[Data excerpts]
◆ ◆ ◆ ◆ ◆ ◆ ◆

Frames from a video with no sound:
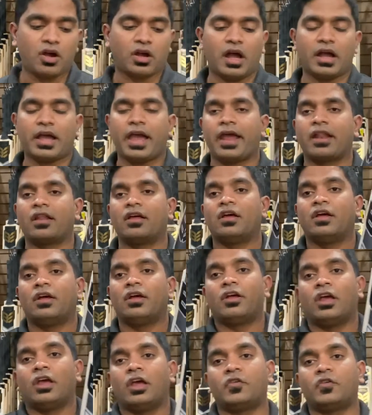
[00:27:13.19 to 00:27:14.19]
Again,
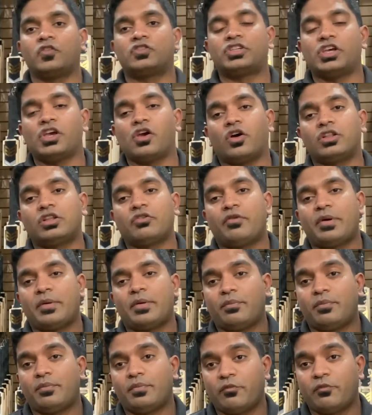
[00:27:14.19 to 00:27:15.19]
if you see on the
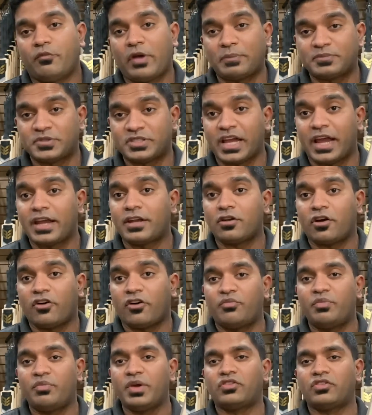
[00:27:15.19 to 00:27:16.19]
website of
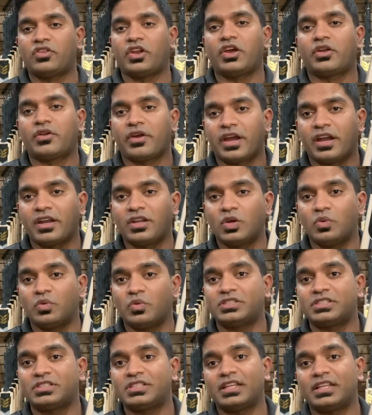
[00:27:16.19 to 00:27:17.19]
B3 Cricket, you would
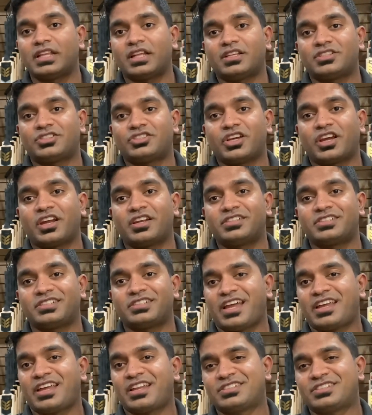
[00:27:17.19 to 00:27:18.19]
see that the sticker
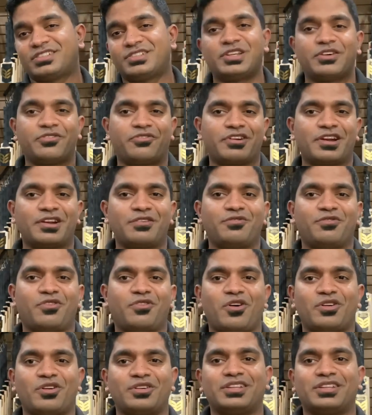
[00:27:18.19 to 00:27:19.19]
design is different
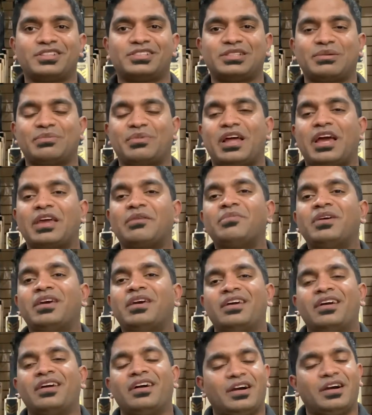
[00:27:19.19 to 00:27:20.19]
for the Sublime.
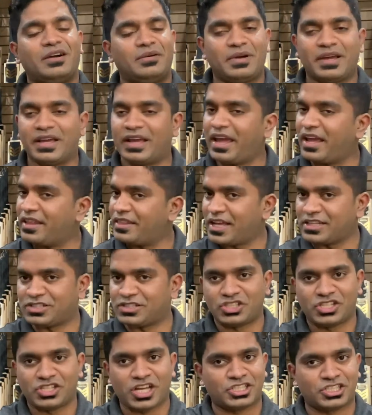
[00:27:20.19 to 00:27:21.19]
Again, that's a
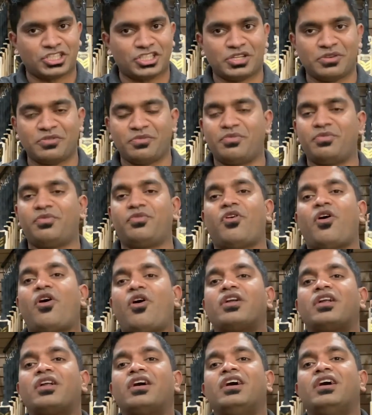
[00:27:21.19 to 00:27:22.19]
touch
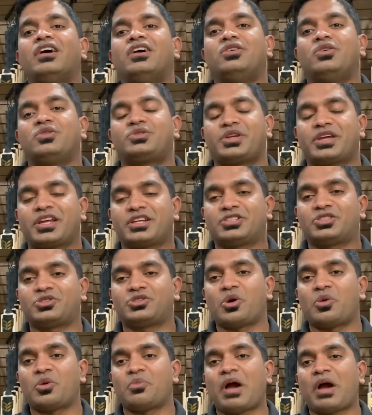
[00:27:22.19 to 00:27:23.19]
for the US Cricket
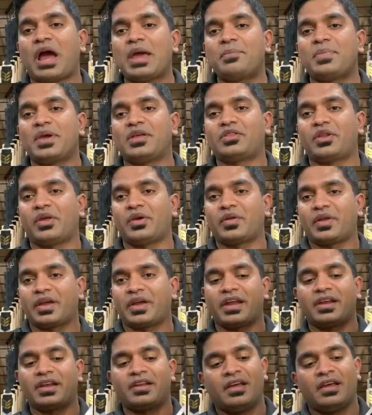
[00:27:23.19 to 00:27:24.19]
Store by B3
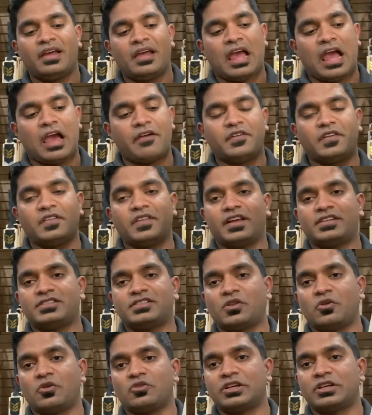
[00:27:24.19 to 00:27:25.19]
Cricket, having the
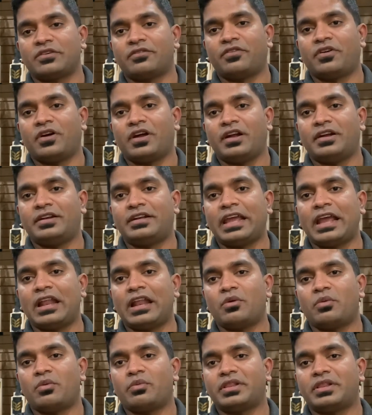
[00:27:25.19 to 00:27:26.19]
exclusive deal
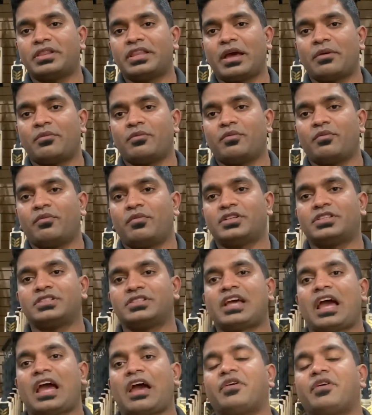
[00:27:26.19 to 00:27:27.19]
with them, which is
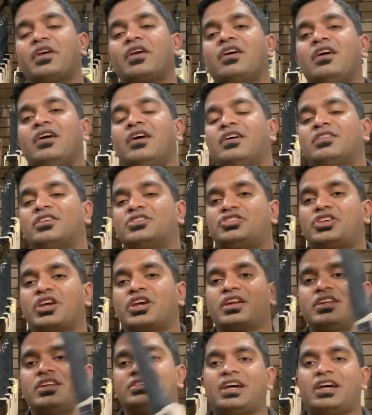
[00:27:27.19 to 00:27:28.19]
having the sticker
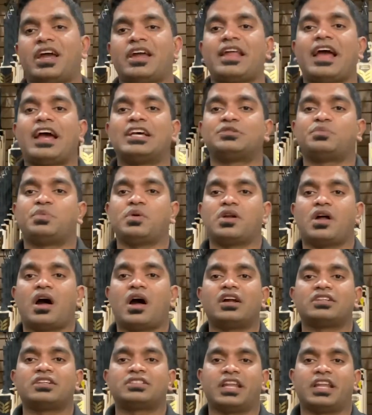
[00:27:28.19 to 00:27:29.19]
design as per
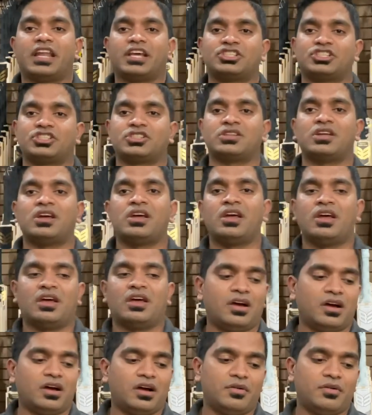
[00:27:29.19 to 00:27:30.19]
our selection
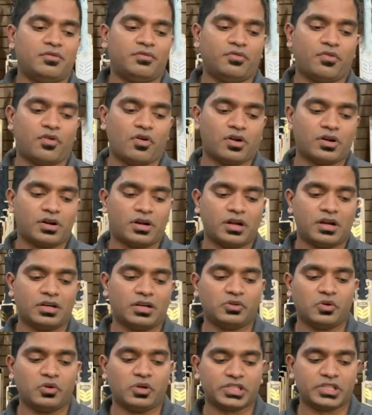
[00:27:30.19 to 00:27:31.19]
for
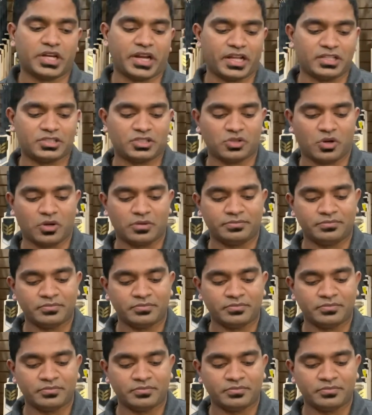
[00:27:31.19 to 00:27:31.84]
US Cricket Store.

◆ ◆ ◆ ◆ ◆ ◆ ◆

## DIRECTIONS FOR THIS TASK
Starting with the line that contains "[00:27:24.19 to 00:27:25.19]" and ending with the last line of the data above, transcribe exactly those lines and no others, without pictures.

## RESULT OF THE TASK
[00:27:24.19 to 00:27:25.19]
Cricket, having the
[00:27:25.19 to 00:27:26.19]
exclusive deal
[00:27:26.19 to 00:27:27.19]
with them, which is
[00:27:27.19 to 00:27:28.19]
having the sticker
[00:27:28.19 to 00:27:29.19]
design as per
[00:27:29.19 to 00:27:30.19]
our selection
[00:27:30.19 to 00:27:31.19]
for
[00:27:31.19 to 00:27:31.84]
US Cricket Store.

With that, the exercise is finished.